▶ **Problem details**:
Without its pictures, the listing below is to be transcribed exactly.

▶ **Material to process**:
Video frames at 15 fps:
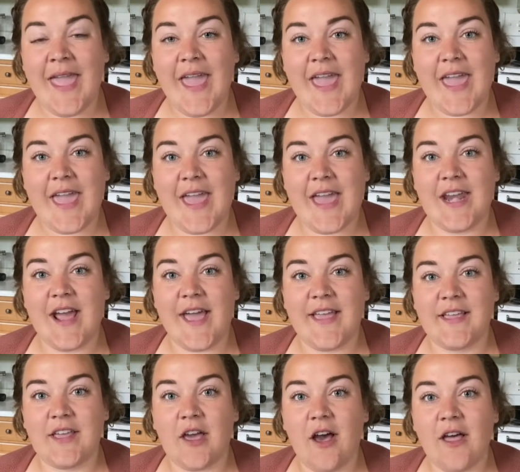and I
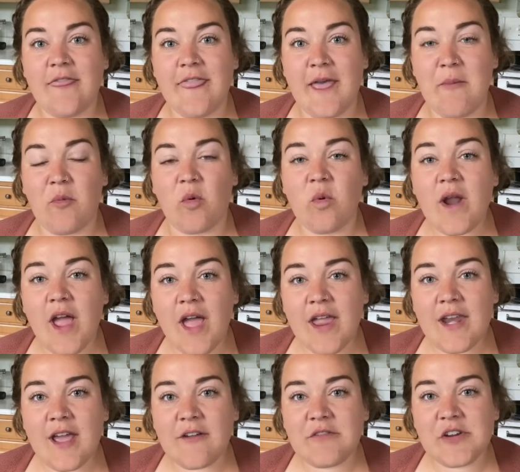got them right
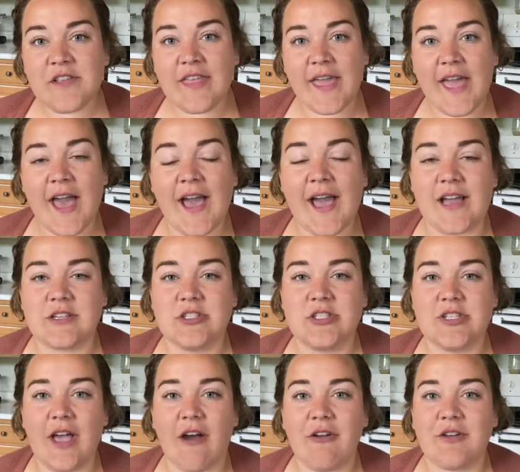after they
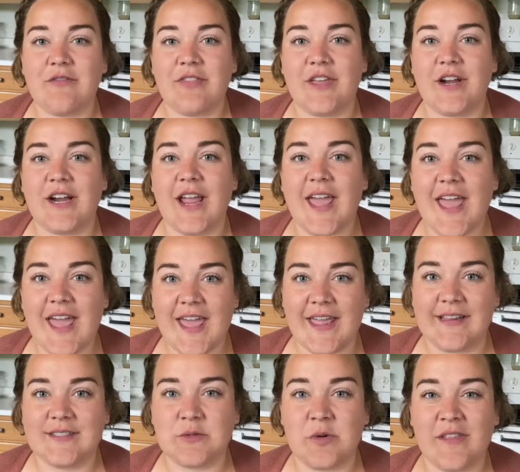hatched out of their
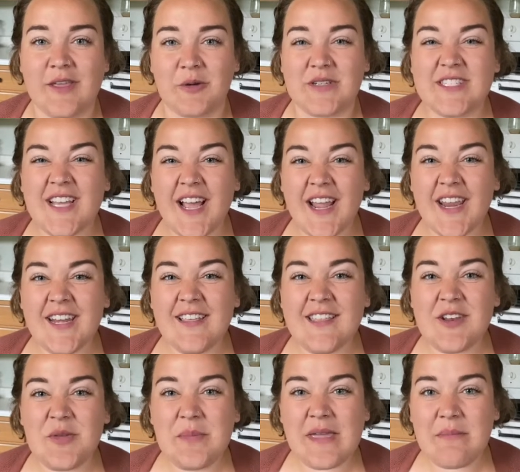eggs, where they were tiny
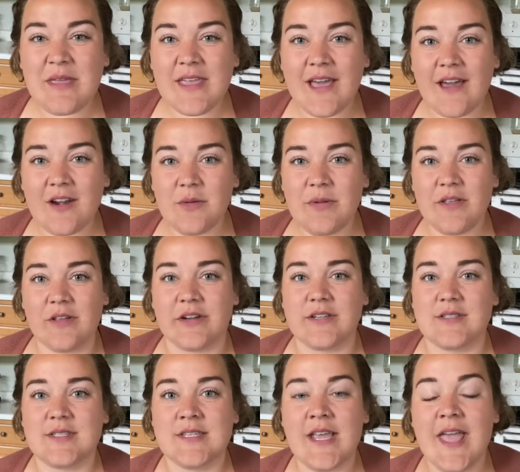little baby
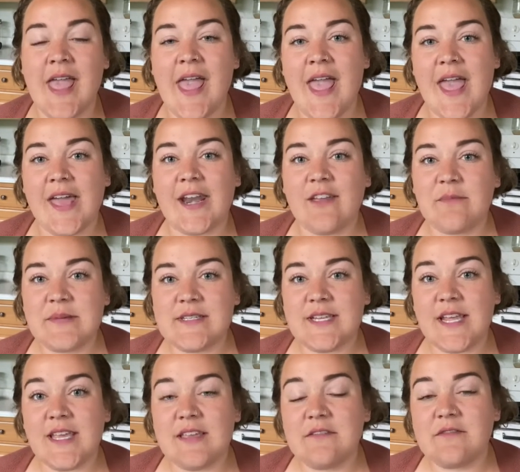caterpillars. And I've been
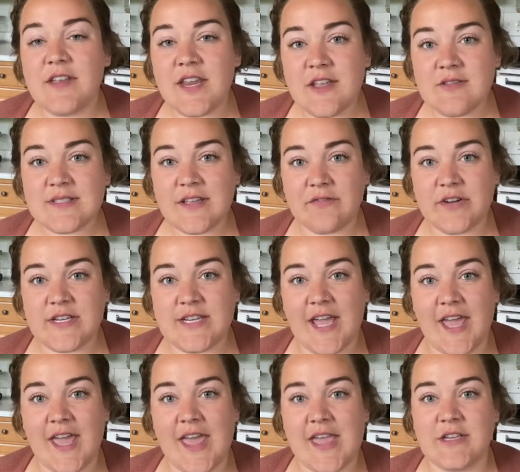taking videos every
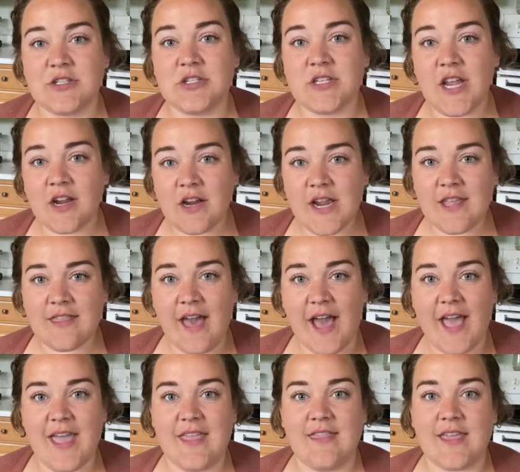day and sharing
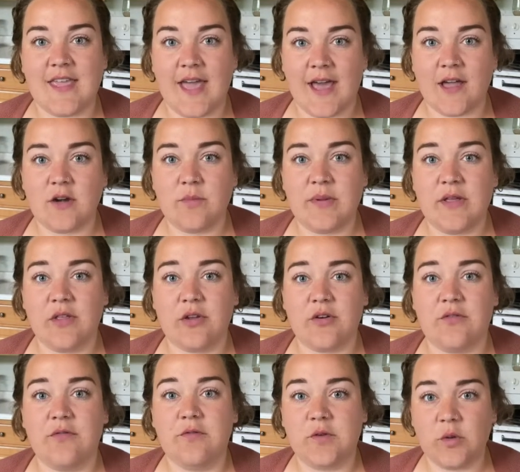that in the caterpillar
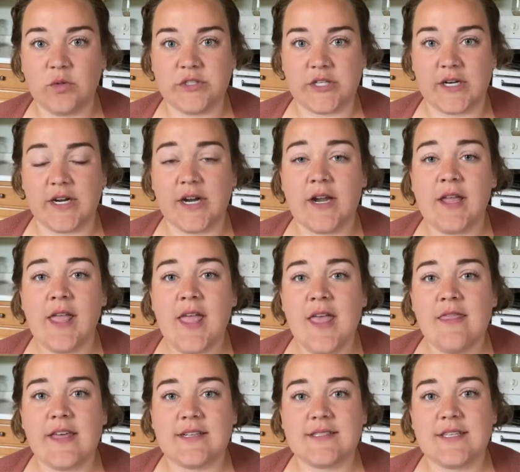folder
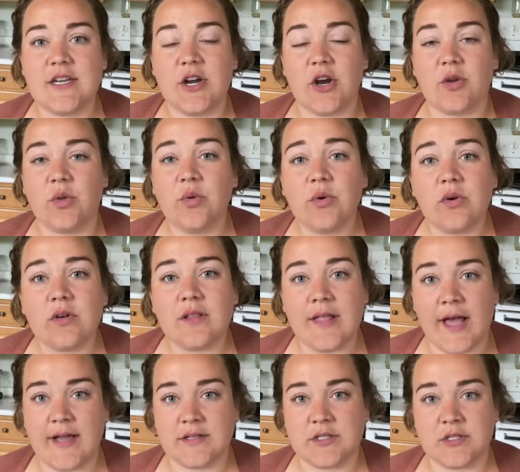that's in our Google
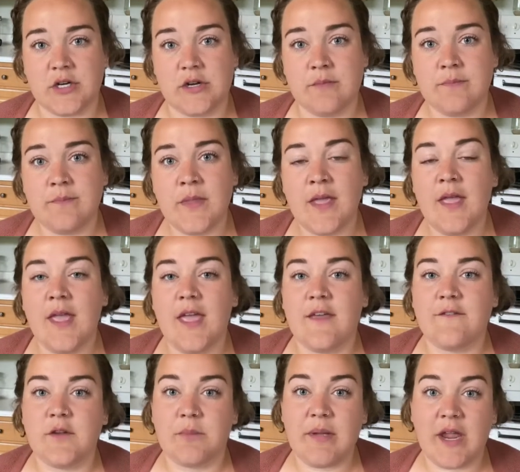Classroom.
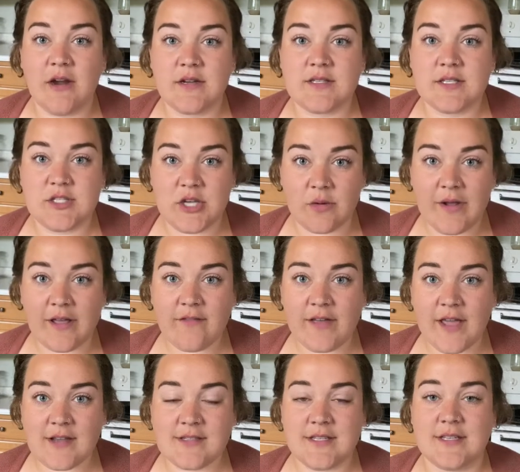If your parents don't have
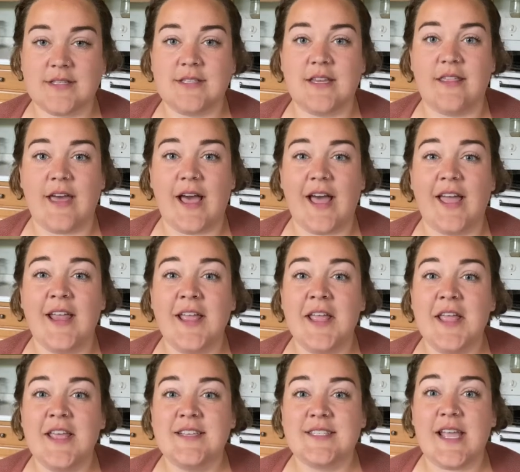access to that,
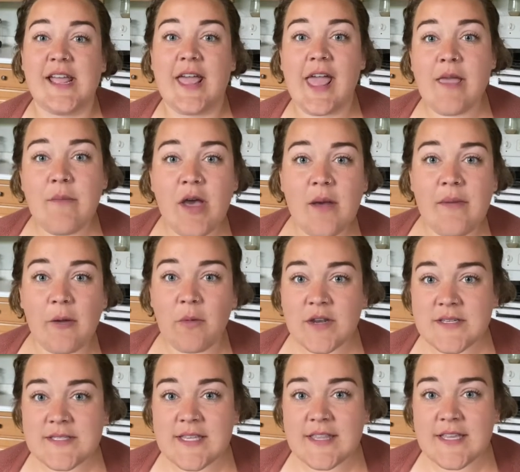say, hey mom, I
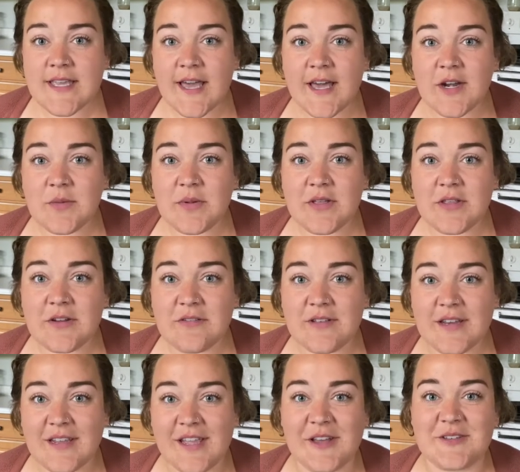want to see the caterpillar
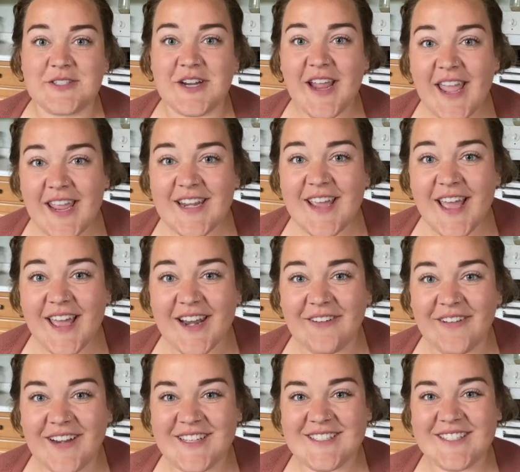videos, or hey dad, I
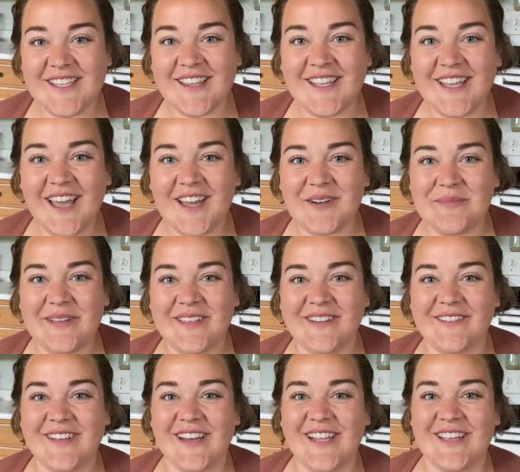want to see the
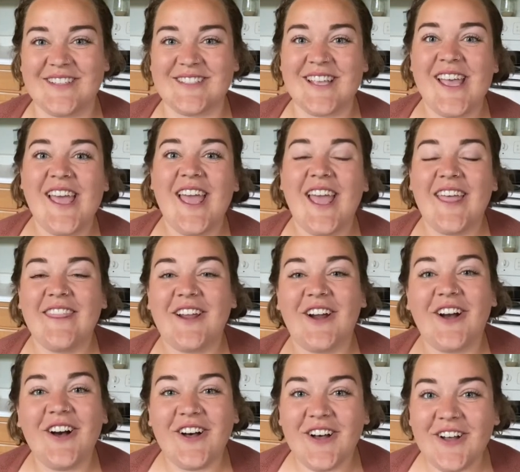caterpillar videos. And
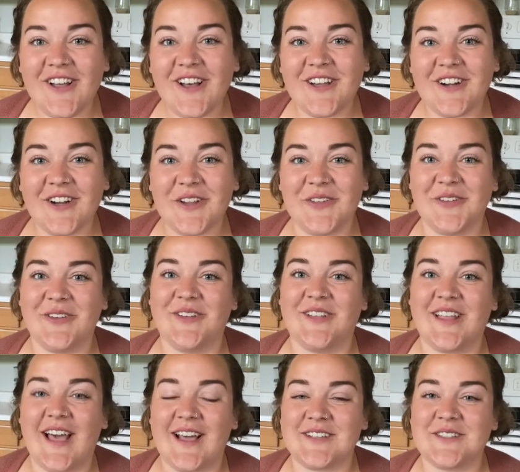they're all on our Google
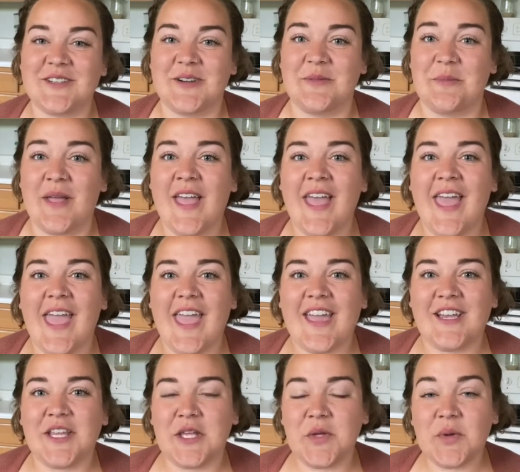Classroom.
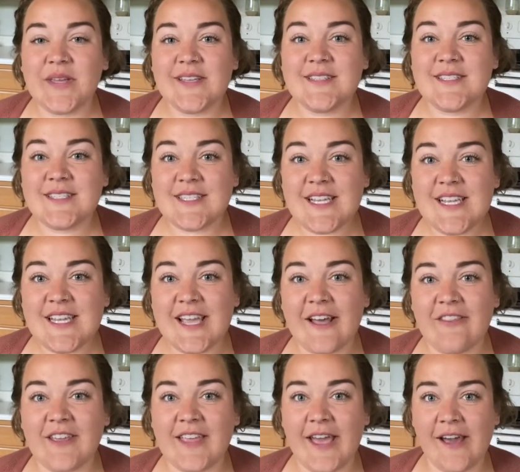And you can see
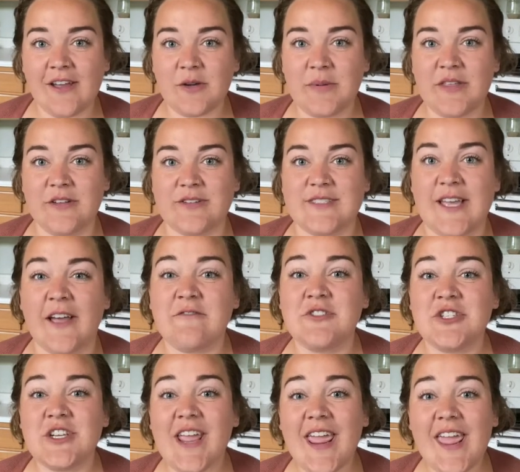how the caterpillars have
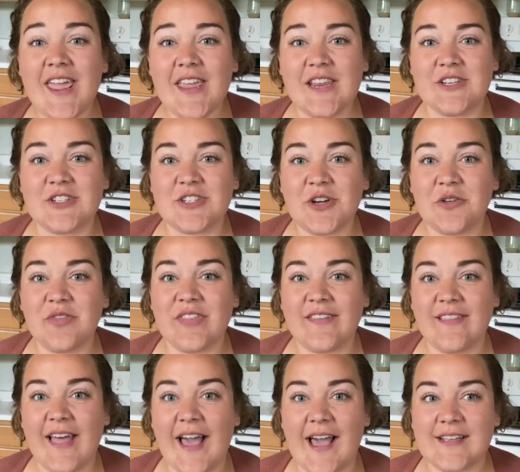changed over the
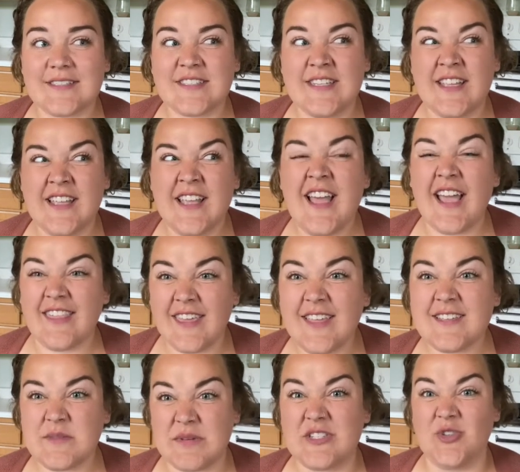last, I think
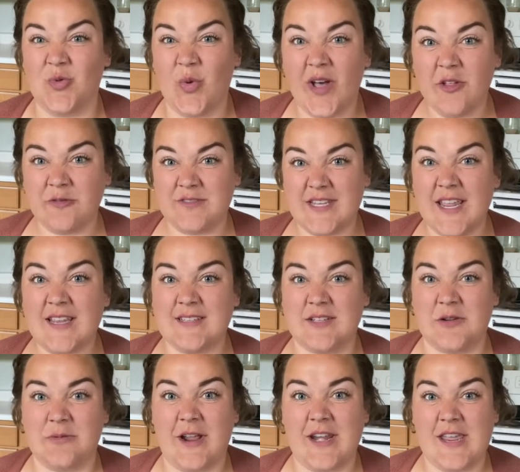it's been 12 days
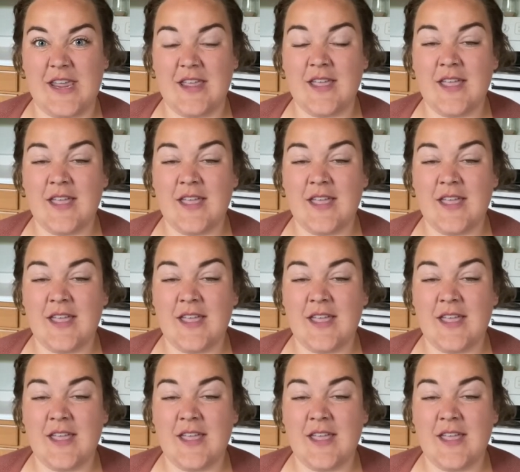already.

▶ **Exercise result**:
Video frames at 15 fps:
and I
got them right
after they
hatched out of their
eggs, where they were tiny
little baby
caterpillars. And I've been
taking videos every
day and sharing
that in the caterpillar
folder
that's in our Google
Classroom.
If your parents don't have
access to that,
say, hey mom, I
want to see the caterpillar
videos, or hey dad, I
want to see the
caterpillar videos. And
they're all on our Google
Classroom.
And you can see
how the caterpillars have
changed over the
last, I think
it's been 12 days
already.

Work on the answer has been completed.